Your task:
The answer is to consist only of an exact retyping of the lines from the one containing "[0:02.00-0:03.00]" to the end of the entries, without pictures.

Material to process:
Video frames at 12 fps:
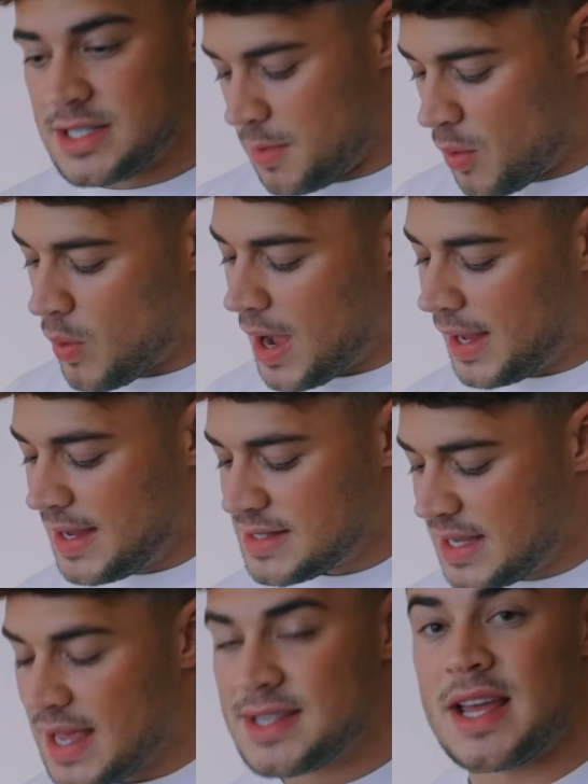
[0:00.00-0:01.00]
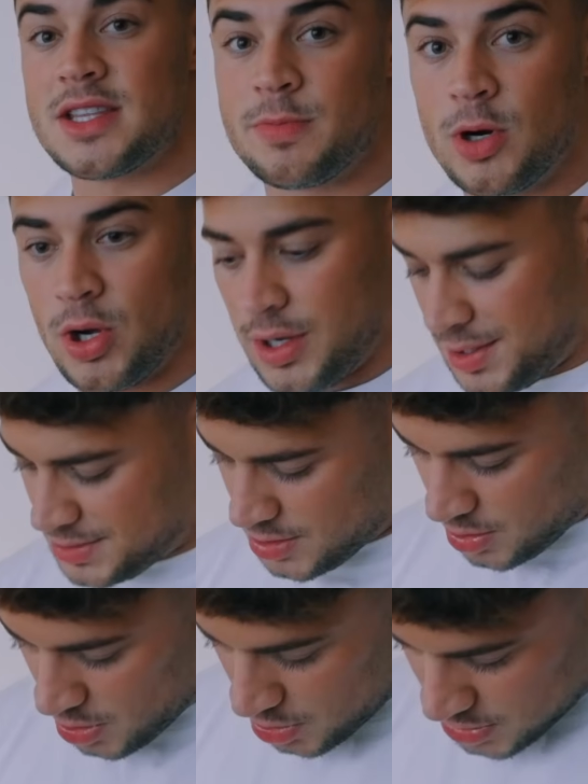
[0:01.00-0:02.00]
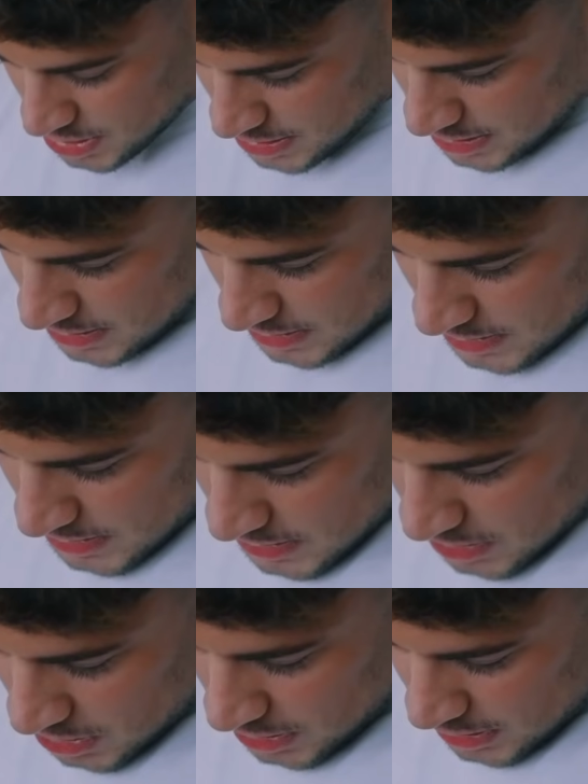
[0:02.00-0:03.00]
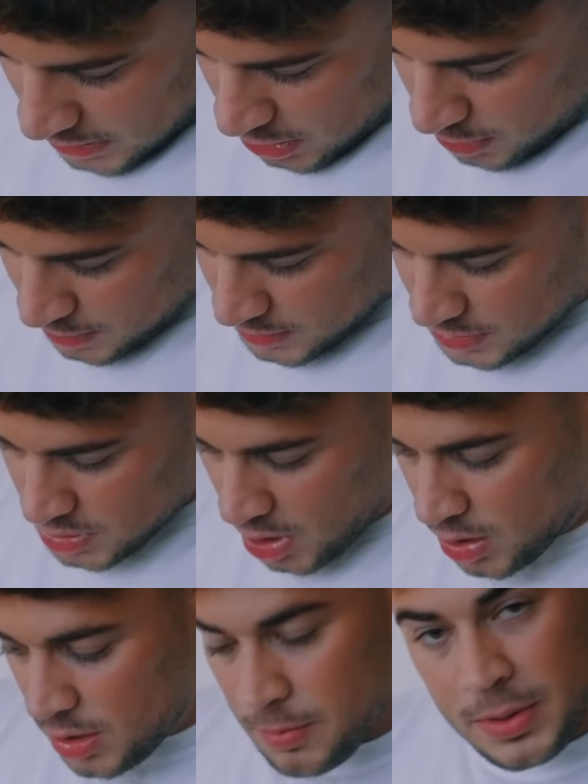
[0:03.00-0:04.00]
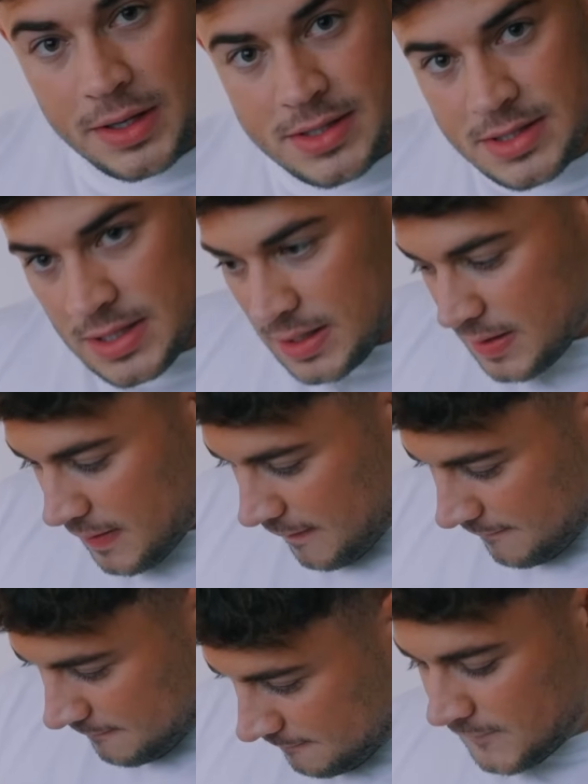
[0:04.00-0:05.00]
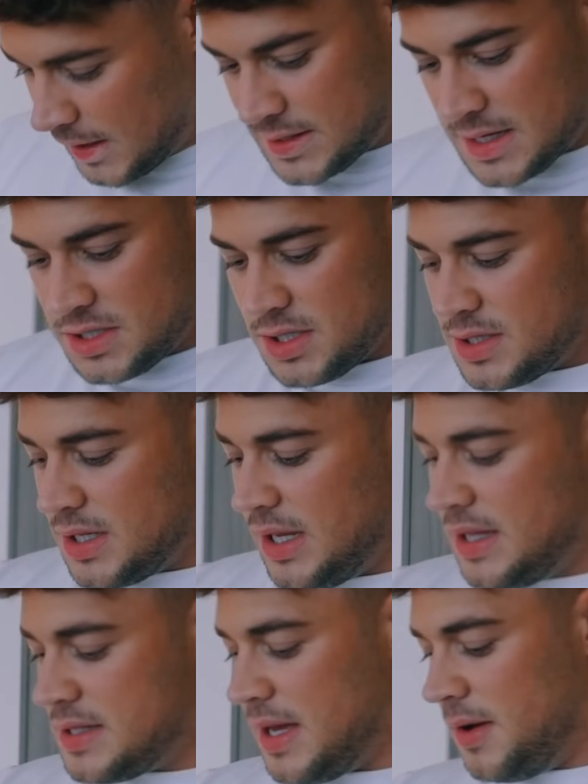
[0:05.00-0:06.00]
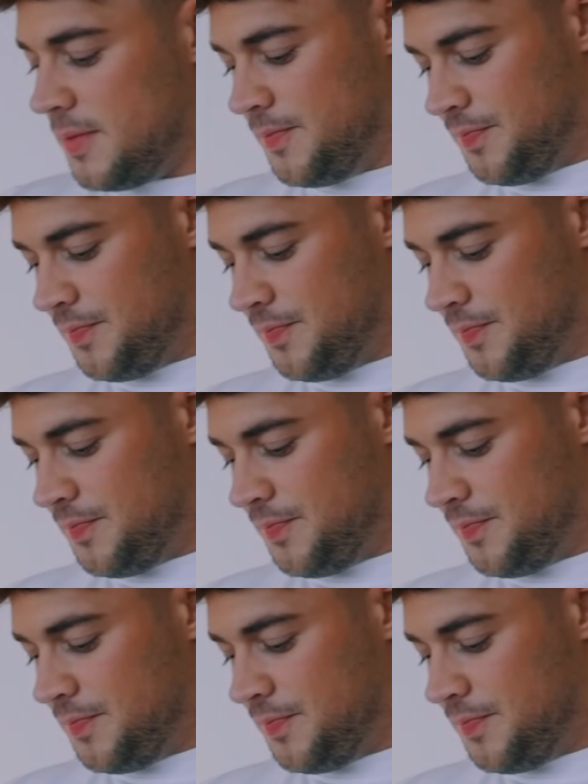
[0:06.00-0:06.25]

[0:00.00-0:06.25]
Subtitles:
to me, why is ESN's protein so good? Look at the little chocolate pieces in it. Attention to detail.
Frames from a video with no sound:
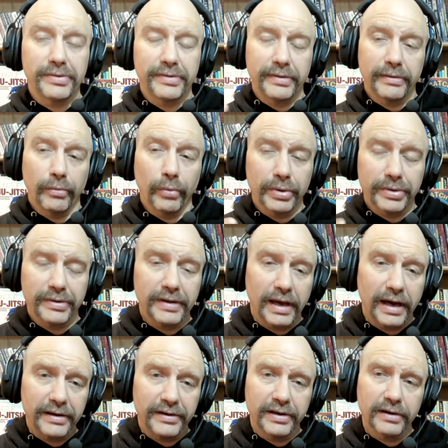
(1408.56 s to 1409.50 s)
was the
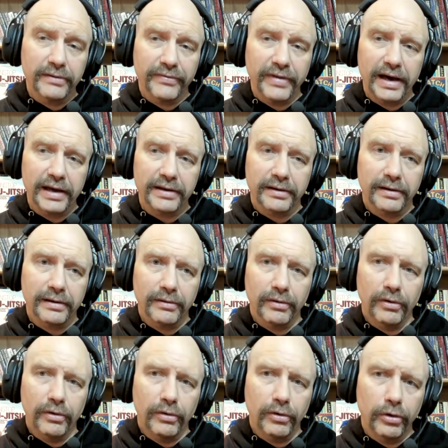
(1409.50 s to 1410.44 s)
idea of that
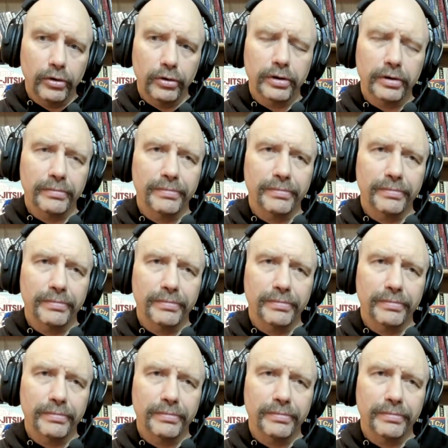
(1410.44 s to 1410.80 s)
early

Result of this task:
[0:02.00-0:03.00]
[0:03.00-0:04.00]
[0:04.00-0:05.00]
[0:05.00-0:06.00]
[0:06.00-0:06.25]

[0:00.00-0:06.25]
Subtitles:
to me, why is ESN's protein so good? Look at the little chocolate pieces in it. Attention to detail.
Frames from a video with no sound:
(1408.56 s to 1409.50 s)
was the
(1409.50 s to 1410.44 s)
idea of that
(1410.44 s to 1410.80 s)
early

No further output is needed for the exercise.